Microsoft cansells investments in Israeli facial recognition startup AnyVision

Business

Microsoft has withdrawn from its $74 million investment in AnyVision due to claims the company has used the technology to monitor the Palestinian population.

Microsoft has withdrawn from its $74 million investment in Israeli face recognition startup AnyVision as a result of an investigation it contacted following claims the company uses its technology to monitor the Palestinian population.

In July 2019 M12, Microsoft’s venture capital investment body, invested in the 4-years-old startup AnyVision. A report by Israeli business publication TheMarker witch confirmed in October 2019 by Forbes, NBC News, among others, revealed that AnyVision’s technology monitors the Palestinian population at checkpoints and in-depth areas of the West Bank territory.

Following the reports, Microsoft hired former US Attorney General Eric Holder in November to conduct an investigation into the use of  AnyVision’s face recognition technology and to determine whether it complies with the company’s ethical rules.

Holder’s conclusion denies, as the company previously denied, the use of technology in the depths of  the West Bank: “The vailable evidence”, he wrote, “demonstrated that AnyVision’s technology has not previously and does not currently power a mass surveillance program in the West Bank that has been alleged in media reports.”

AnyVision also serves as a surveillance tool in the territories under Israeli military control in Judea and Samaria and won Israel’s top defense prize in 2018 for preventing “hundreds of terror attacks.”

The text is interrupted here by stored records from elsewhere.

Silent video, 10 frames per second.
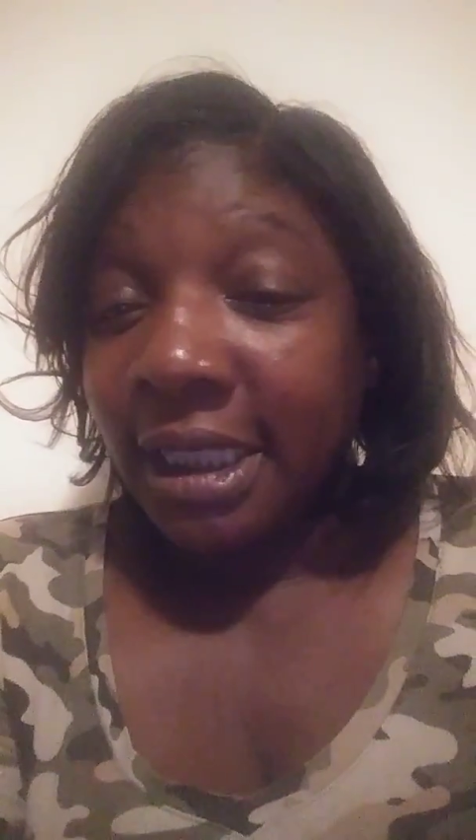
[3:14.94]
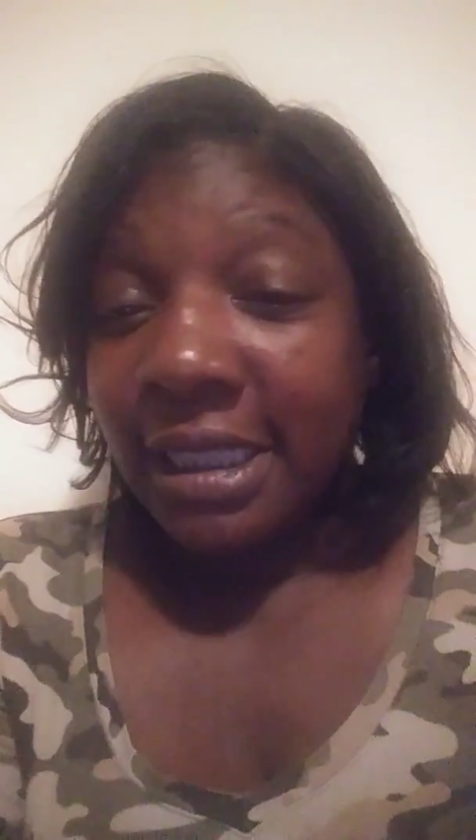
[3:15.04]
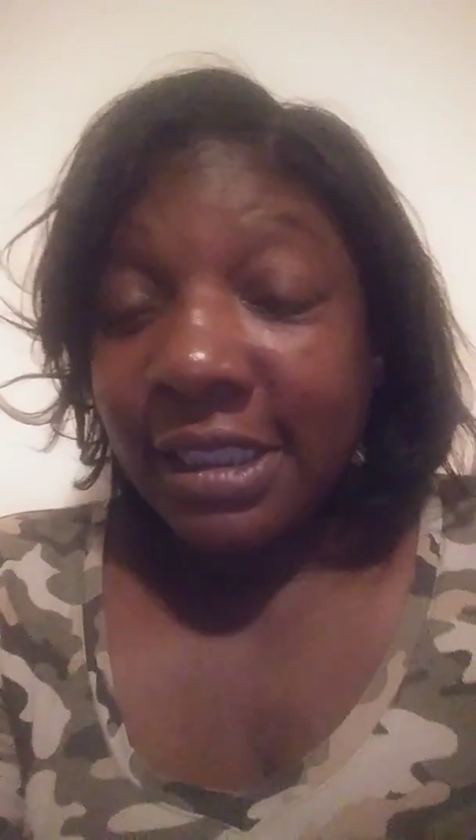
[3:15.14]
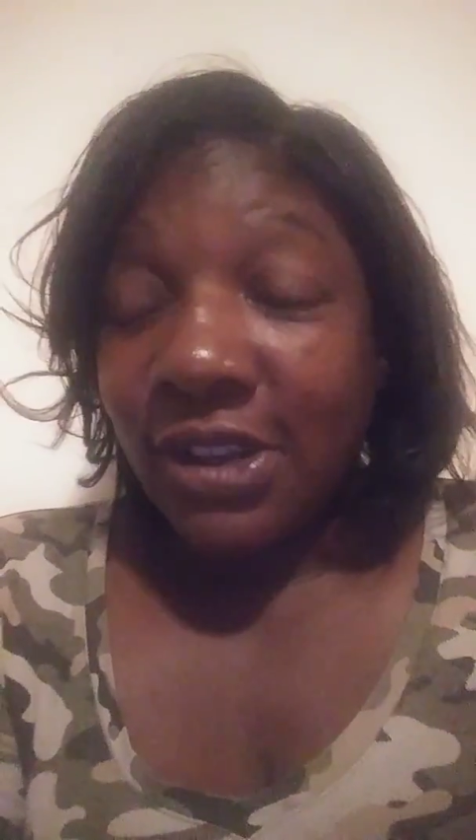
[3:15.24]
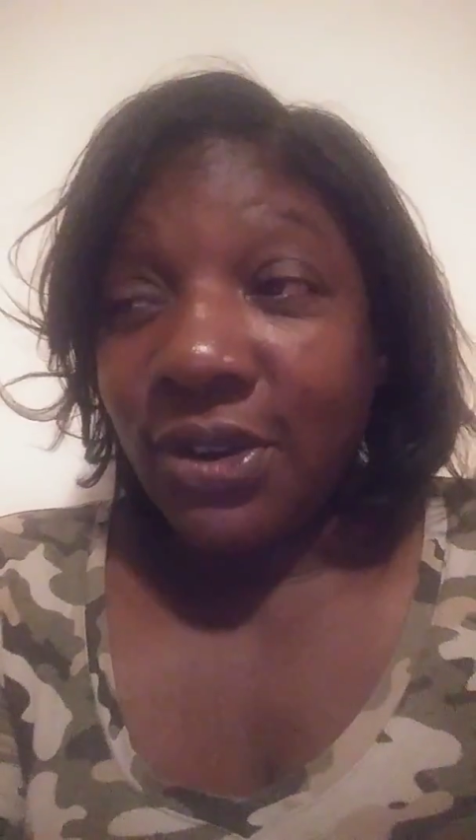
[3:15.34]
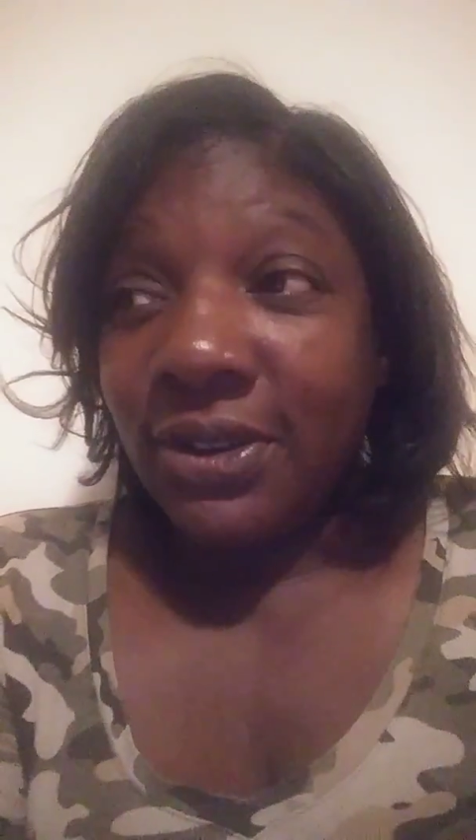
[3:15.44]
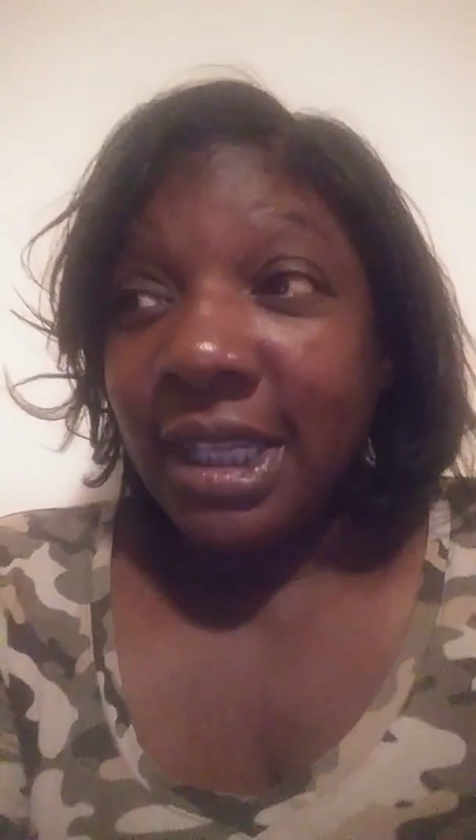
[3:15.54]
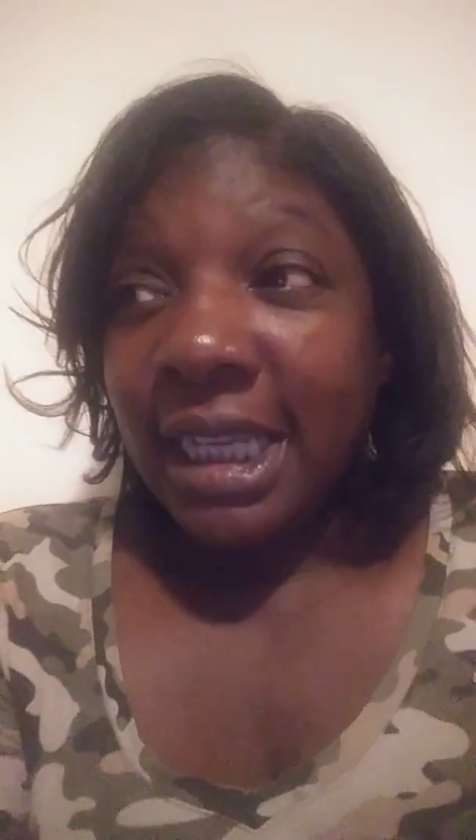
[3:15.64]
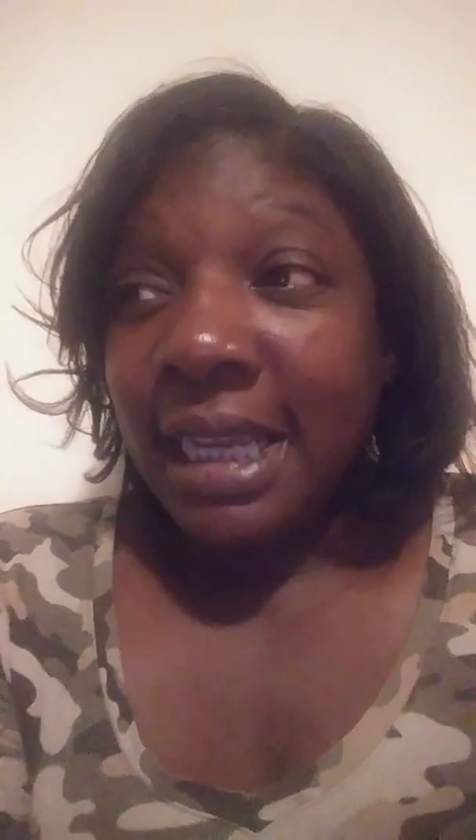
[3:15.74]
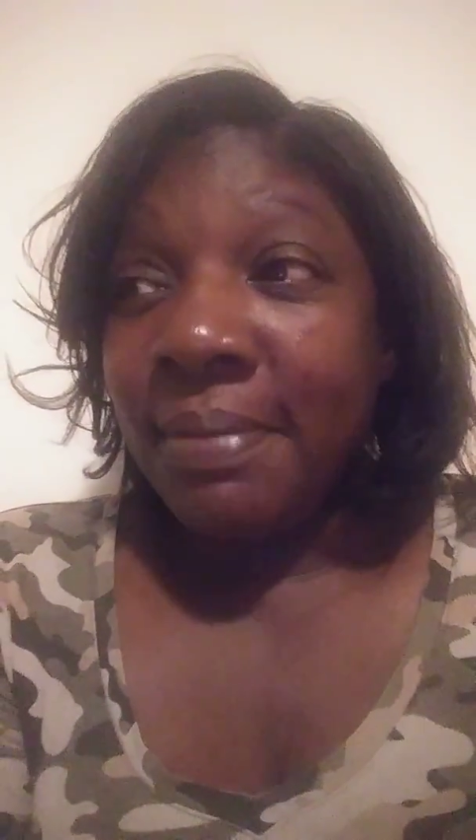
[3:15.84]
So
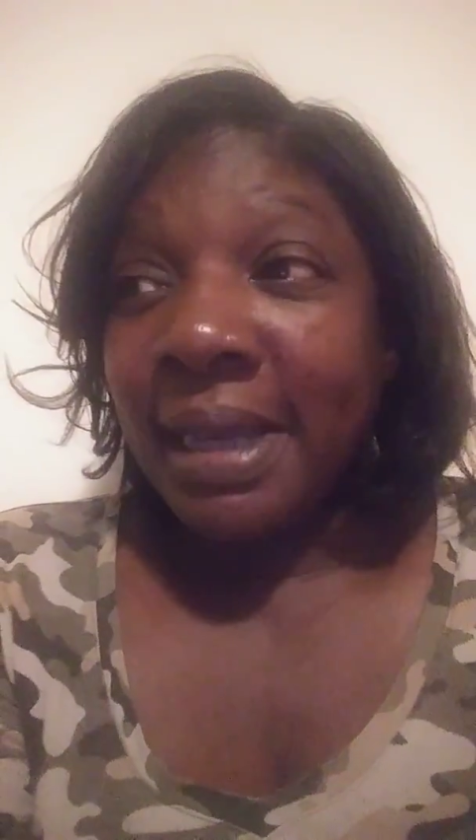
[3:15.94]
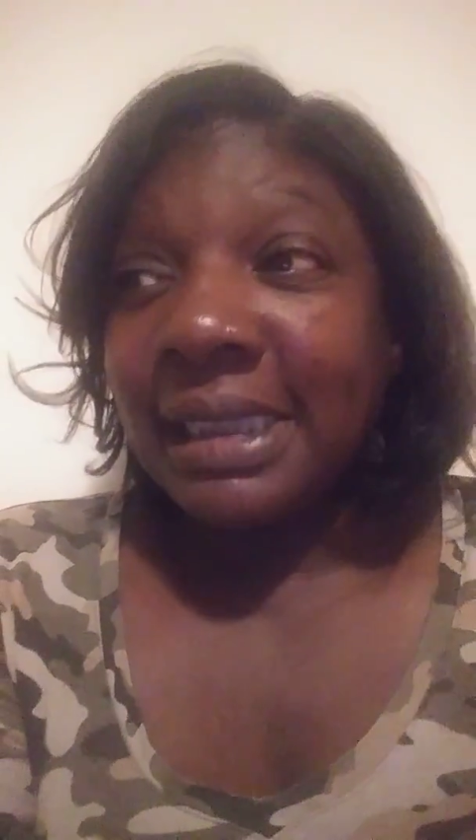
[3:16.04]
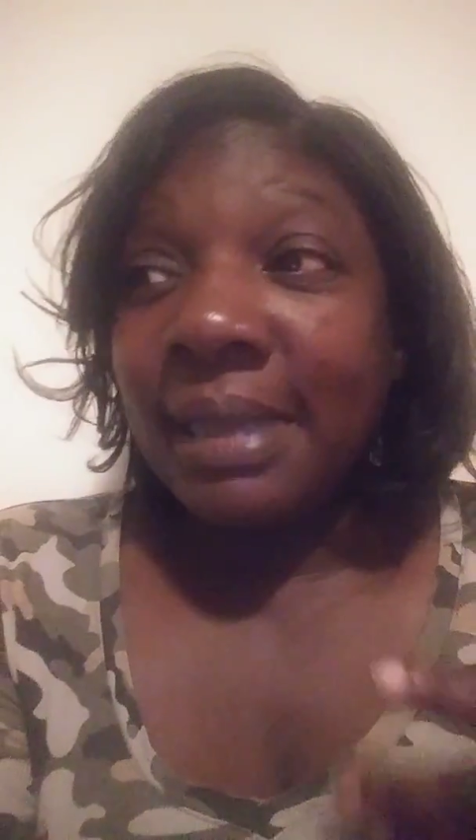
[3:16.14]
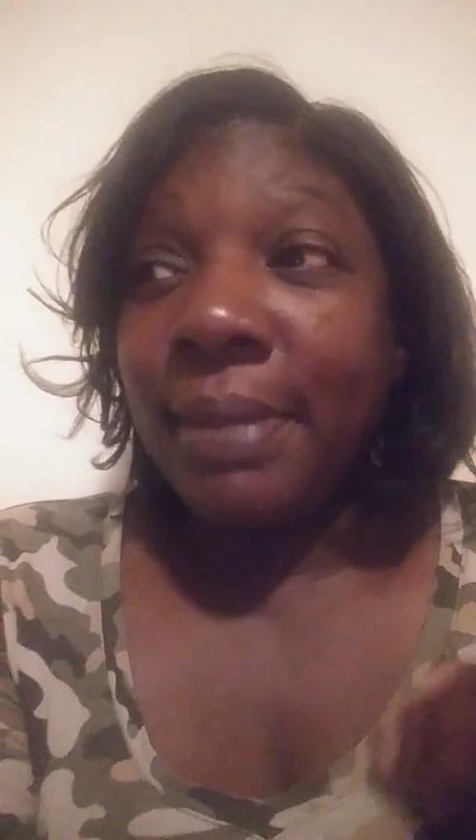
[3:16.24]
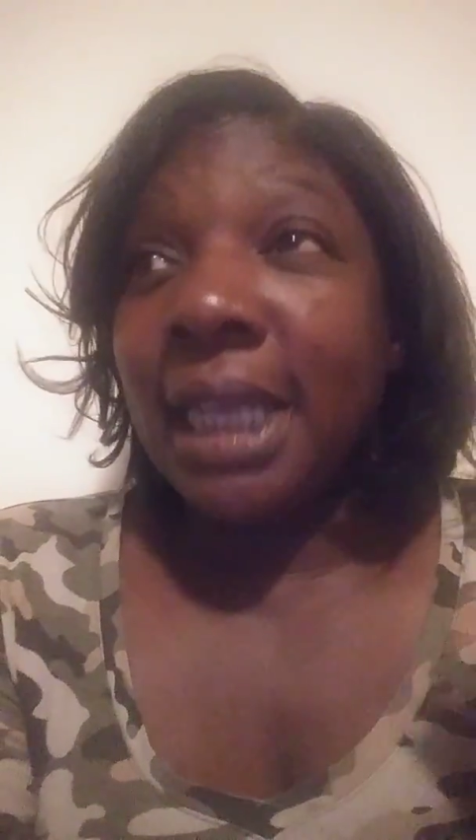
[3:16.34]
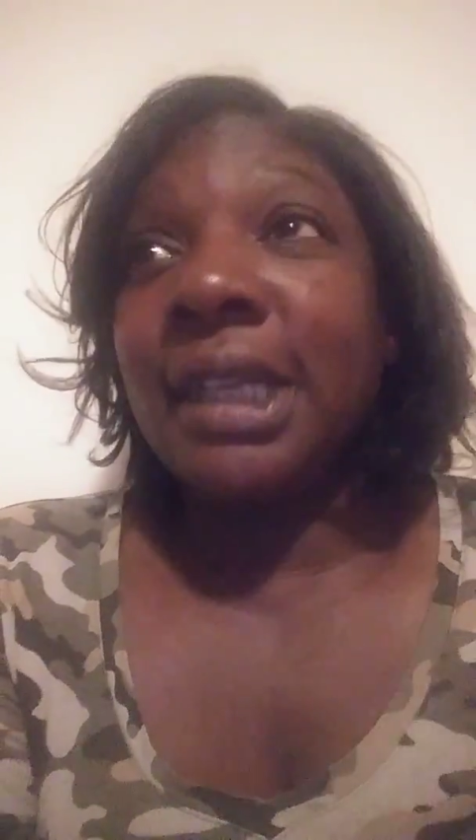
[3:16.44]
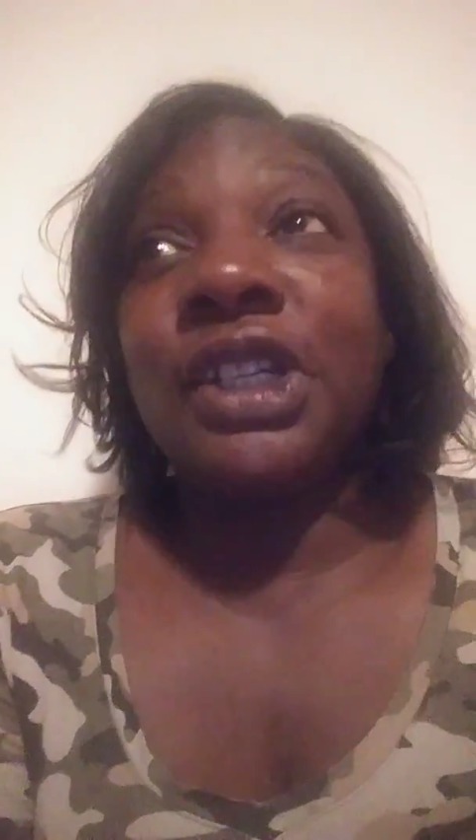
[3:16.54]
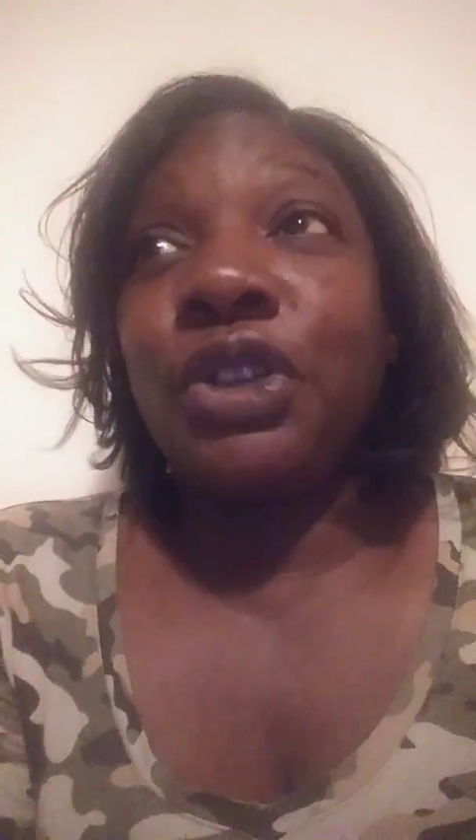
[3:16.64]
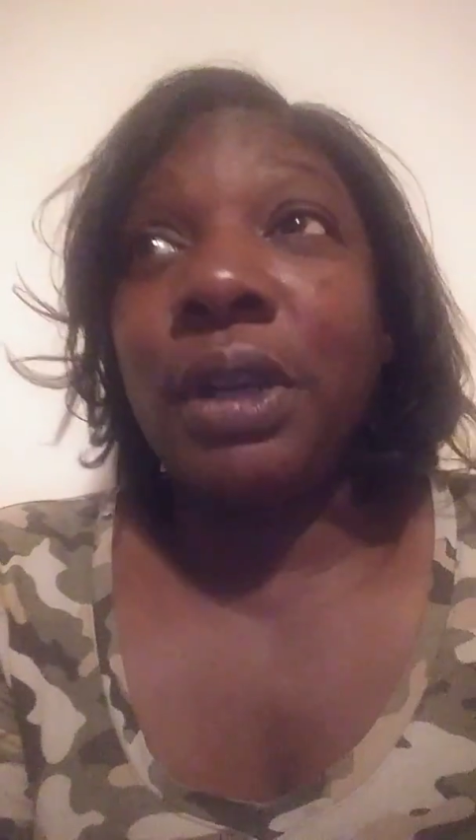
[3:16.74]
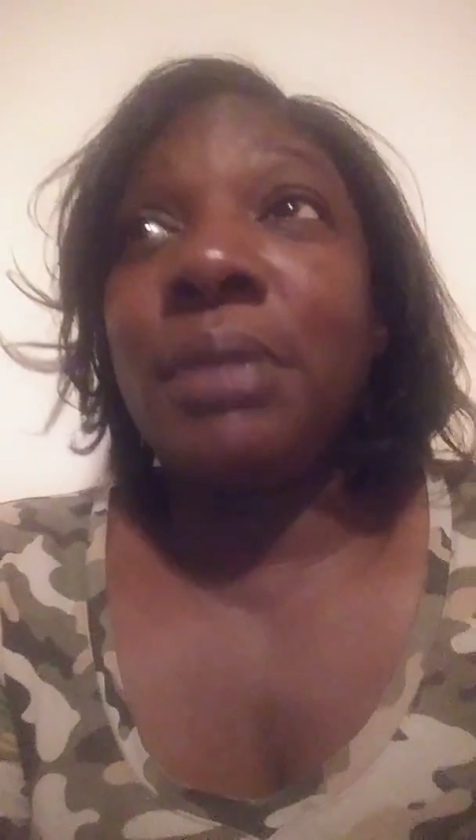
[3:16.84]
he must have made an
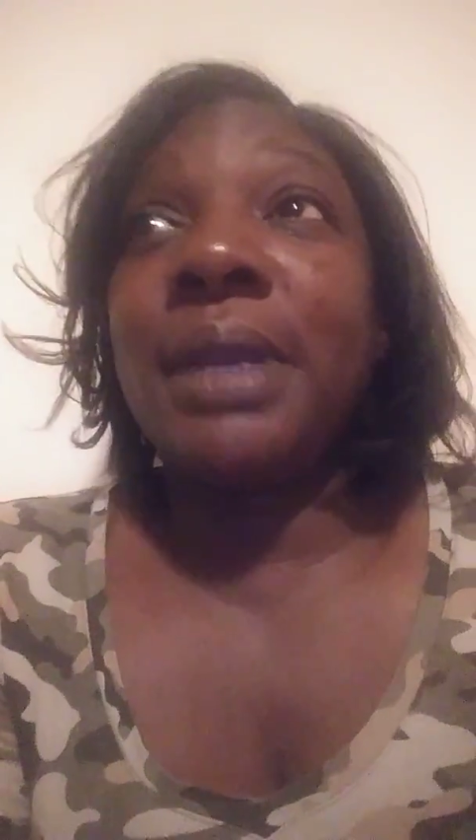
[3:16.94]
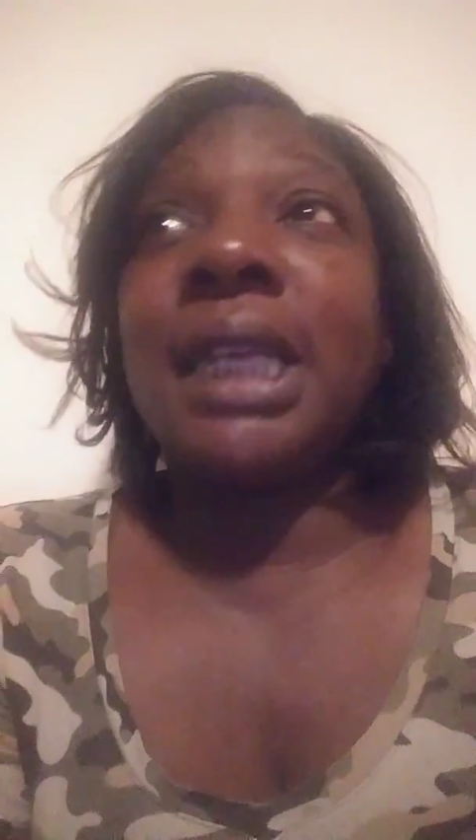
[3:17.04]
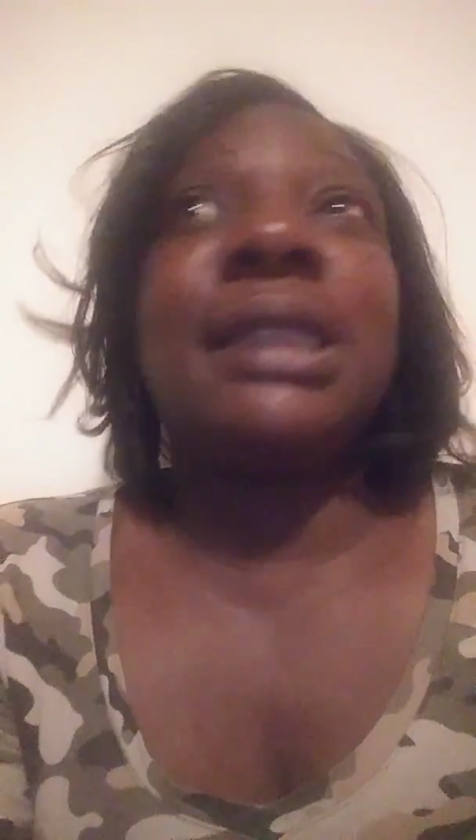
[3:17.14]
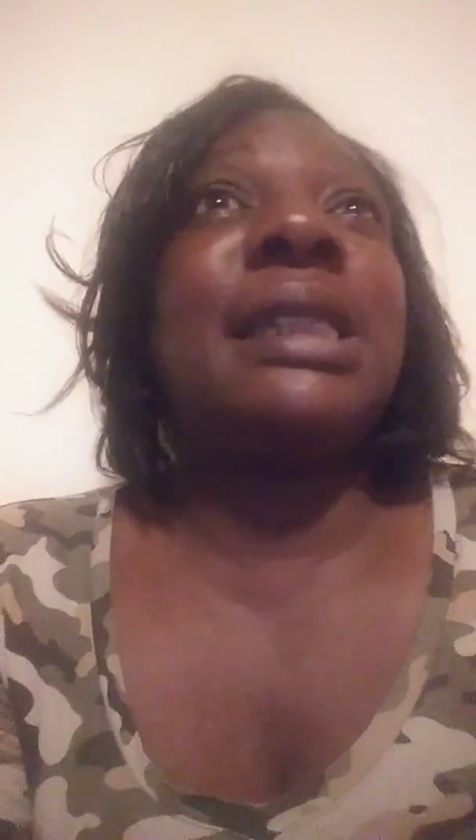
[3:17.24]
agreement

Microsoft said in a statement released Friday: “After careful consideration, Microsoft and AnyVision have agreed that it is in the best interest of both enterprises for Microsoft to divest its shareholding in AnyVision. For Microsoft, the audit process reinforced the challenges of being a minority investor in a company that sells sensitive technology, since such investments do not generally allow for the level of oversight or control that Microsoft exercises over the use of its own technology.”

M12 decided to stop investing in companies that sell facial recognition technology. The reason: Microsoft has decided that it no longer wants to be a minority shareholder in a company that “sells sensitive technology, because such holding does not allow us a level of visibility and control as Microsoft exerts its own technology,” Microsoft said.

It is not clear from Microsoft’s announcement if the company intends to sell its minority stake in the AnyVision or stop investing in follow-on rounds – which will eventually dilute its holdings.